PORTLAND (AP) - The lawyer for a Lebanese man accused of federal weapons violations acknowledged Thursday that his client had received Palestinian weapons training but denied it was terrorist-based.
Ali Khaled Steityie was arraigned on weapons charges before U.S. District Judge John Jelderks and pleaded innocent. A preliminary trial date was set for Dec. 18, but Jelderks indicated that would be delayed by several weeks.
Portland Police said Steityie admitted to training with guerrilla groups in Lebanon.
Attorney Dennis Balske said it was true that Steityie had received weapons training as a boy in a Palestinian refugee camp "but it wasn't terrorist by any stretch of the imagination."
"There were Palestinians who trained boys eight, nine, 10 years old like you train Boy Scouts to tie knots," he said after the brief arraignment.
The bearded and balding Steityie appeared in court Thursday dressed in blue prison pants and shirt.

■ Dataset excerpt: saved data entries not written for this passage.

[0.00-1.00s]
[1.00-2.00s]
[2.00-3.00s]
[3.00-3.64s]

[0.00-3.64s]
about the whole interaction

He did not speak.
Portland Police Chief Mark Kroeker, who announced Steityie's arrest this week, said authorities who searched the suspect's Beaverton apartment also found a plaque with "Hamas," the name of a Palestinian terrorist group that carries out suicide bombings in Israel, written on it.
Balske contended "Hamas" is "Samah," a popular Arabic girl's name, spelled backward. He said Steityie and his wife Rebecca, who have three boys, hoped for a girl.

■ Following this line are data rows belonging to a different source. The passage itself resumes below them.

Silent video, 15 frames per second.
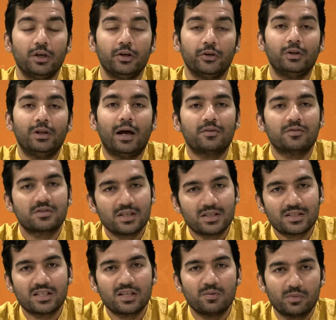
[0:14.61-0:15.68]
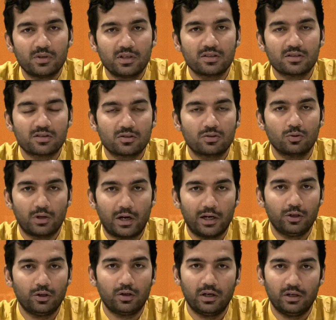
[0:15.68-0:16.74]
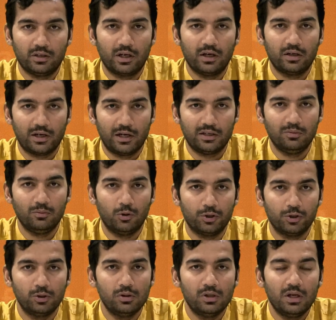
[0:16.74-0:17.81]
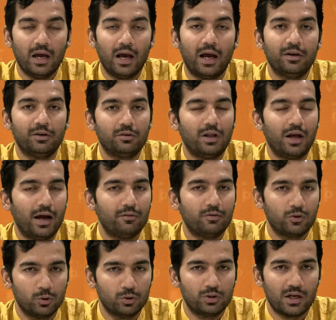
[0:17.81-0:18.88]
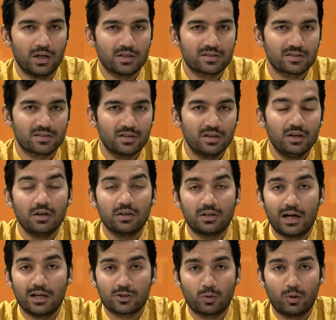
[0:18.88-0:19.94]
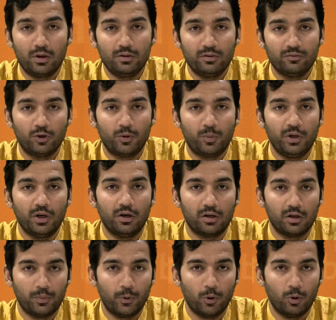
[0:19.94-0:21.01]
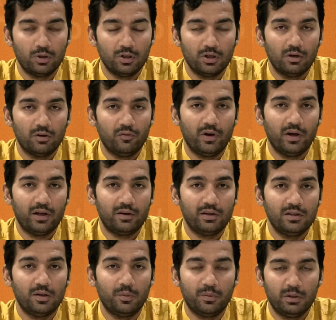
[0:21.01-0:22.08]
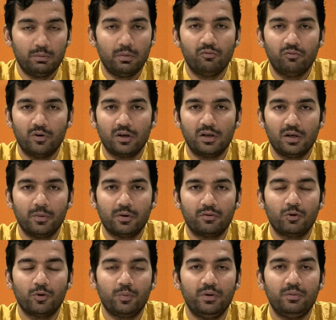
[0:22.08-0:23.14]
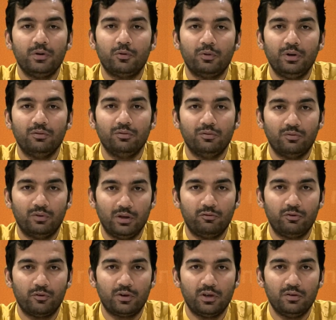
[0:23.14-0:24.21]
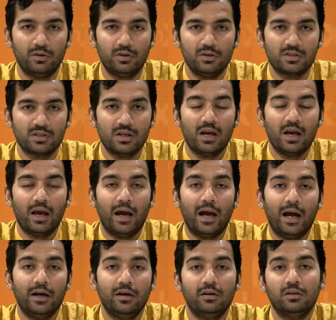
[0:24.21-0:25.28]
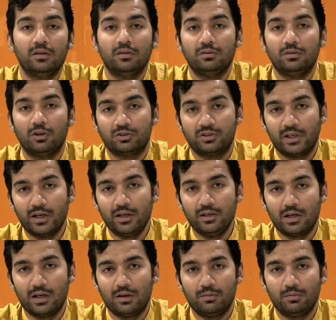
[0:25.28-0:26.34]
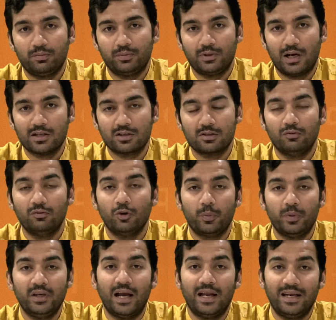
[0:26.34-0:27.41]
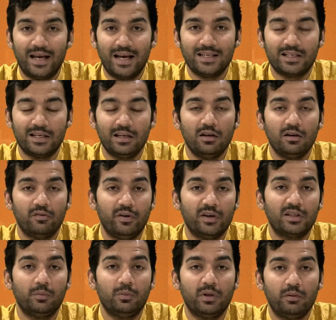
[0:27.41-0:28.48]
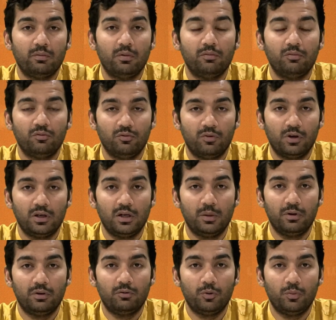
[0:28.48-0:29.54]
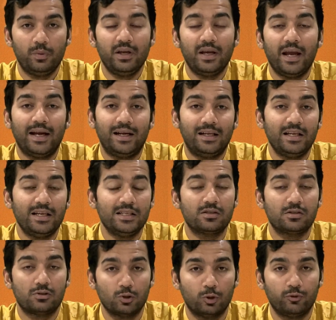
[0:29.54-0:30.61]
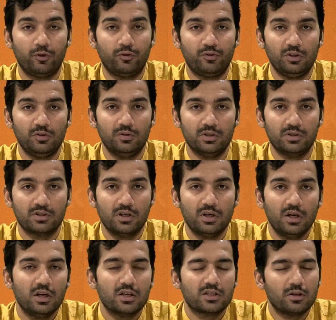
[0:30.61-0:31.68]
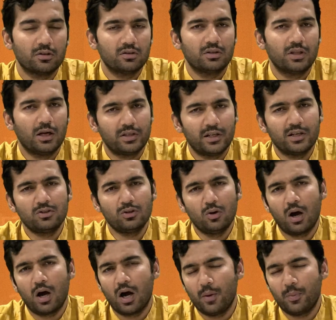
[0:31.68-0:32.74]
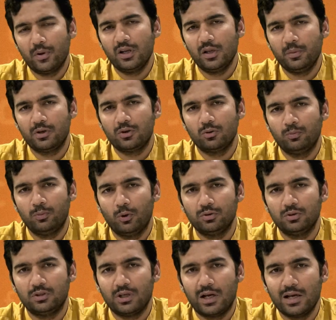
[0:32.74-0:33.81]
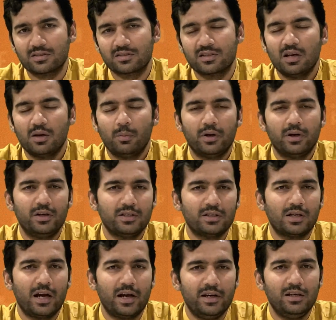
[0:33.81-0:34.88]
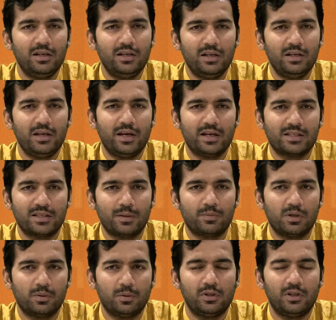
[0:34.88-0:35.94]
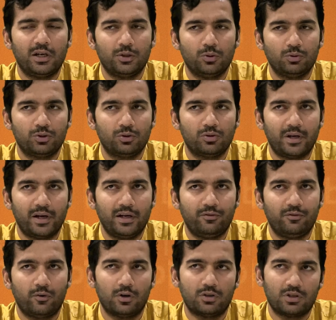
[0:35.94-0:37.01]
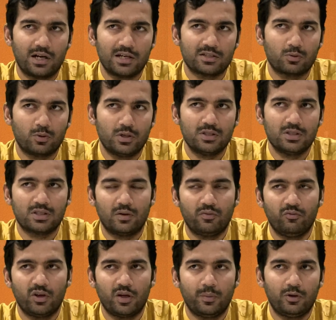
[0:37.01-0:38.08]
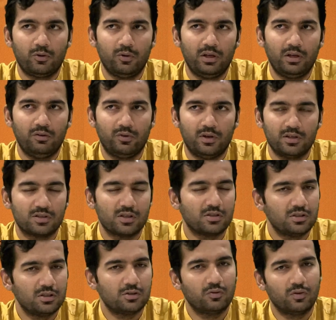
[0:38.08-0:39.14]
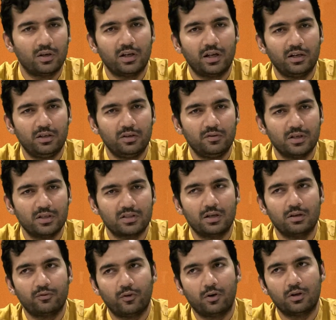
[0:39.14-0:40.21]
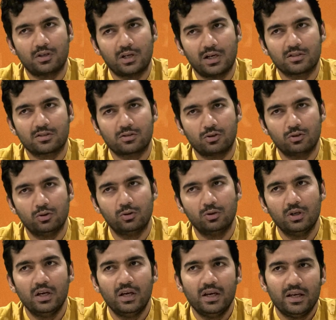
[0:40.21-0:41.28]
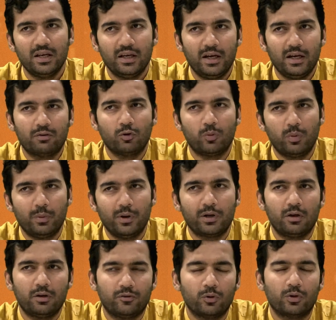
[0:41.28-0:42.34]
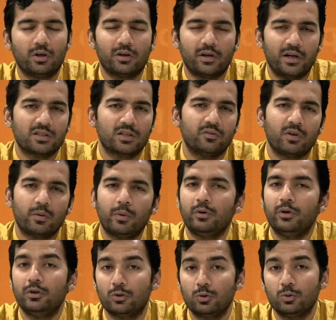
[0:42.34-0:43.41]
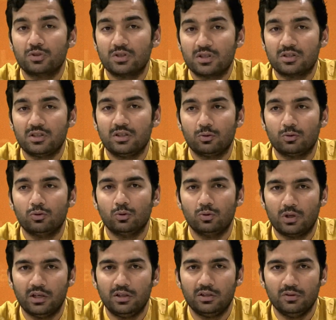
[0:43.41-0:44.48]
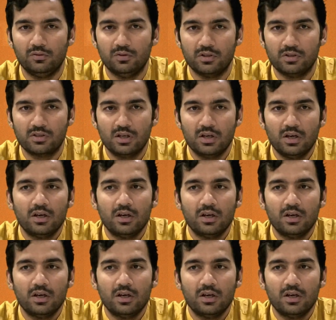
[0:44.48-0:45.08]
You will have 60 minutes to write your entire writing module, and it will have two tasks. Task 1 would be a report wherein the minimum word limit would be between 150 words, and the second task would be an essay where the minimum word limit would be at least 250 words. So now there is no upper limit to both the tasks, but it is ideally acceptable that you should write for task 1 somewhere between 160 to 190 words, and for task 2 it would be better if you can write somewhere between 260 to 290 words.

"If you turn it around and want it to say Hamas, it will say Hamas," he said. "Now, after Sept. 11, it is Hamas."
He said Steityie, a hardware technician at Intel who was laid off last year, has been in the country since the early 1980s and in Oregon at least since 1988.
Authorities contend he acquired his American citizenship fraudulently.

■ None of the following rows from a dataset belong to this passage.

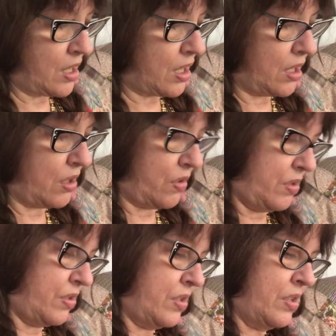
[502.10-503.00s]
Oh,
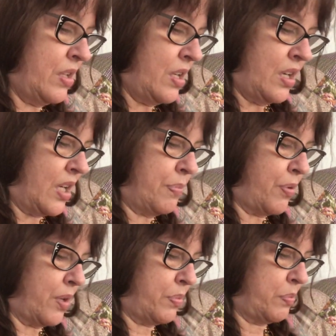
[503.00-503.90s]
I
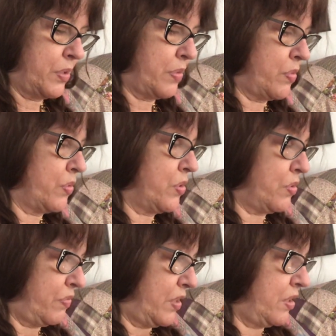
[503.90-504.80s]
probably won't do
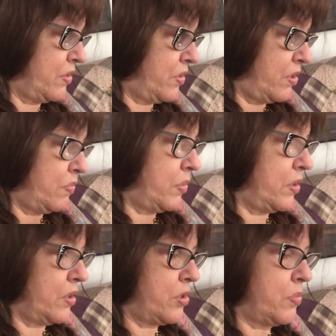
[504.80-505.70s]
a video till
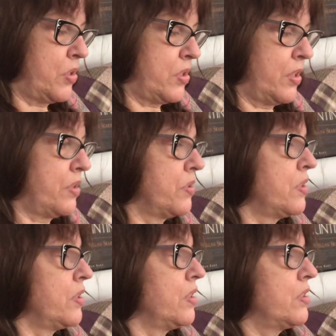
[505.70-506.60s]
much later
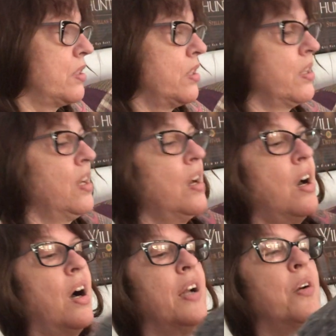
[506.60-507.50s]
tonight.
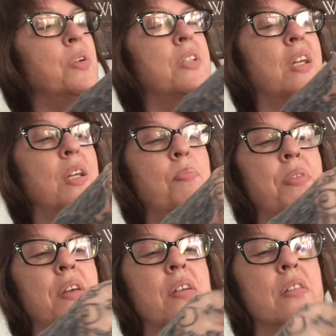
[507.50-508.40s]
I always keep
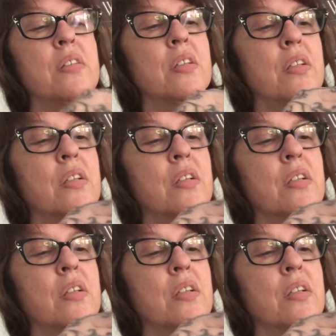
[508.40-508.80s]
these.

His previous felony violations include larceny, bail-jumping, illegal weapons possession and obstruction of correspondence.
Authorities exercising a search warrant at his apartment Oct. 24 found he was carrying a loaded Soviet-made pistol and had a 7.62mm Romanian assault rifle and about 1,000 rounds of .22-caliber ammunition in one of his vehicles.
Steityie is not allowed to own firearms because of his prior convictions.
He also is charged with giving false information while filling out a federal firearms purchase application.
Balske declined to say what Steityie needed the weapons for, citing lawyer-client confidentiality.
He contended the case has been overblown and that Steityie's family is facing eviction because of it.
Kroeker used the announcement Tuesday of Steityie's arrest to stress that Portland police were cooperating with a federal anti-terrorist task force after the Sept. 11 attacks.
Balske said Portland police were feeling pressured after their refusal to question 23 persons of interest to the federal government as part of a terrorism probe.